Hanging out her washing on the terrace of her ground-floor flat in the shadow of Lasnamäe’s church, one 39-year-old mother of a three-year-old and five-year-old, who declined to give her name, said she was born in Tallinn but identified as Russian. “I better be careful what I say because they will deport me,” she said.

“It was fine before the war. I worked for two Estonian companies and it was good but now we are seen as dangerous. What are they going to do to us next? I am not in favour of the EU sanctions. They are not hurting Russia but hurting us here. I am a personal trainer and I can’t afford to drive to work. I only take the car with the children. I can’t afford to fill it up. The government should be looking after its own people not the Ukrainians who threaten us, who protest with blood over themselves outside the Russian embassy. I am always looking over my shoulder.”

The woman had heard false claims that the Estonian government had stopped free meals for children in Russian-language schools. “I don’t know if it is true, but it could be true,” she insisted.

A flashpoint between the Estonian government and the ethnic Russian community was the move last week to remove a Soviet-era T-34 tank from its pedestal in the eastern city of Narva, where 95.7% of the population of Narva are native Russian speakers and 87.7% are ethnic Russians.

High-rise flats and a few cars
Lasnamäe district in Tallinn. Photograph: Hendrik Osula/The Guardian

The decision was made as part of a wider plan to relocate between 200 and 400 public monuments to museums on the grounds that Moscow’s invasion of Ukraine had “opened wounds in our society that these communist-era monuments remind us of”.

There had been concerns about unrest. The relocation of a statue known as the Bronze Soldier in Tallinn in April 2007 led to two nights of rioting in the capital’s old town, during which a Russian protester was killed.

This time, locals instead gathered peacefully to lay flowers where the tank had sat. Polls have suggested that adherence of ethnic Russians to the Kremlin line is far from sure since the war. A recent survey found that around a third of those who identify as Russians in Estonia agree with the relocation of Soviet monuments from public places to museums. But fears of trouble remain. Russian hacker group Killnet has claimed to be behind what Estonian officials said was a major but futile cyber attack on its institutions in the immediate wake of the tank’s relocation. On Monday, Russian investigators stated that the murder in Bolshie Vyazyomy near Moscow of Darya Dugina, the daughter of an ultranationalist Russian ideologue had been carried out by a Ukrainian woman who they said travelled to Estonia after the killing.

Katri Raik, a former government minister who has been mayor of Narva since 2020, said there was genuine nervousness in the Russian community that they would be caught in the cross fire between Moscow and Tallinn.

“Now it is very important what happens next,” she told Estonia’s largest daily newspaper, Postimees. “Those red monuments are [no longer] there.

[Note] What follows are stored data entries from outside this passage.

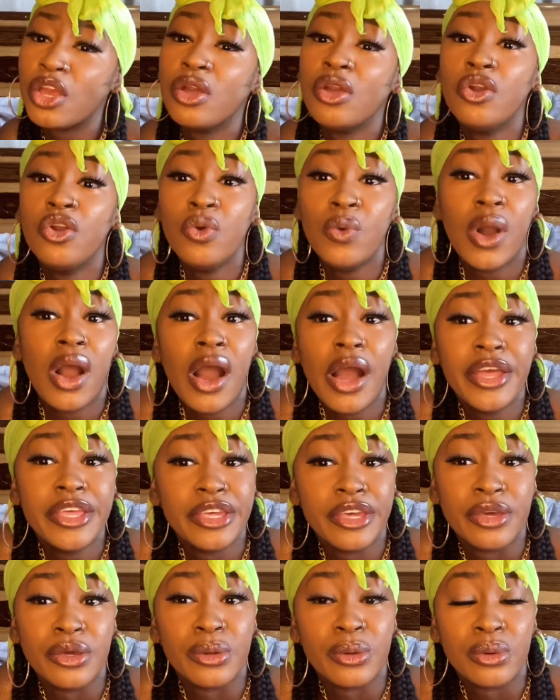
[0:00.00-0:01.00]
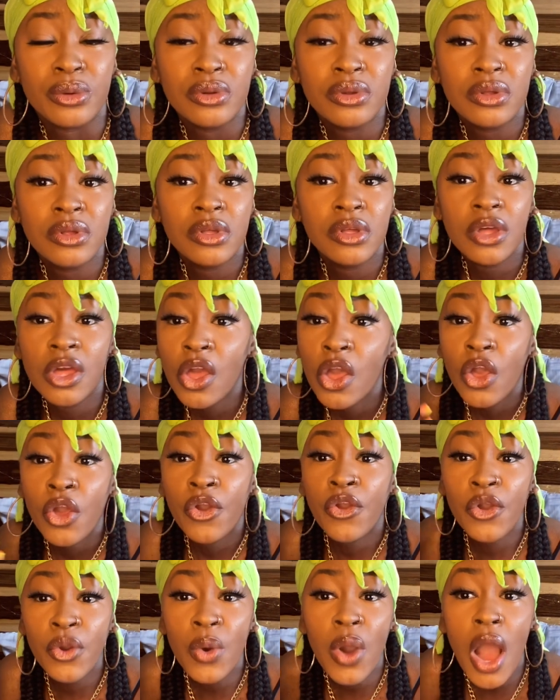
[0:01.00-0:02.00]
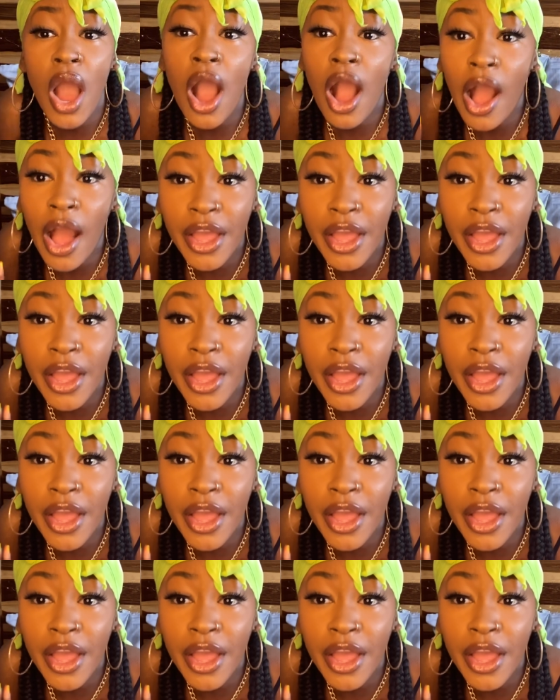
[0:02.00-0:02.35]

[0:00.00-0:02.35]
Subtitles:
Who are you? Who are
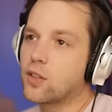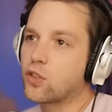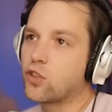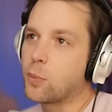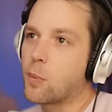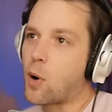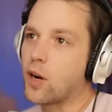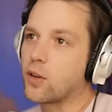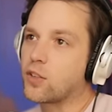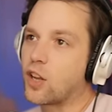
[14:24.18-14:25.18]
It's a Super
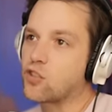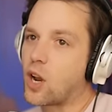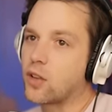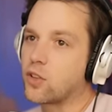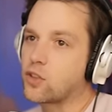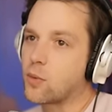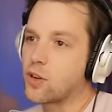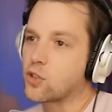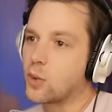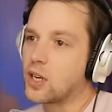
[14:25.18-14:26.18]
Mario Sunshine
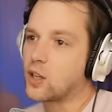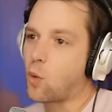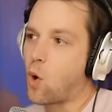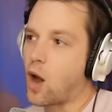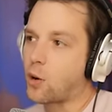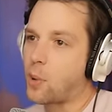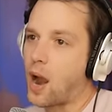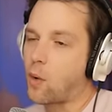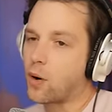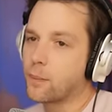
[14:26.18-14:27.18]
situation. We need the water
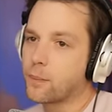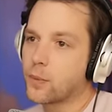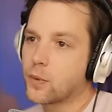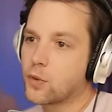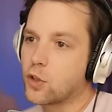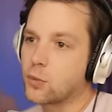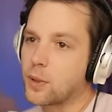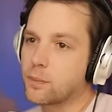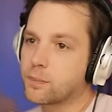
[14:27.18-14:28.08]
power. Excuse me.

Is that all now? Or what the Estonian state has in mind in the direction of Narva. We need to restore trust between the country of Estonia and Narva.”

Raik added: “We have to get rid of the fear of the people of Narva, which many people expressed yesterday at various meetings. They are afraid that they will be sent away from Estonia. We will certainly not send away the people of Narva”.

Speaking on Estonian Independence Day on Saturday, the country’s president, Alar Karis, spoke of the ill will stirred up by the removal of the tank. “We must acknowledge that some residents of our country do have a different historical understanding,” he said. “Many of our compatriots are not yet fluent in Estonian, but in addition to the language, or greatly due to not speaking it, they also have not been taught an ideologically unbiased history of Estonia, Europe and the world.”

He called, however, for understanding and sensitivity at a time when nuance was easily lost. “There are 1.3 million of us,” he said. “We possess power and strength. But only if we go forward taking heed of one another, not elbowing our own truth through.”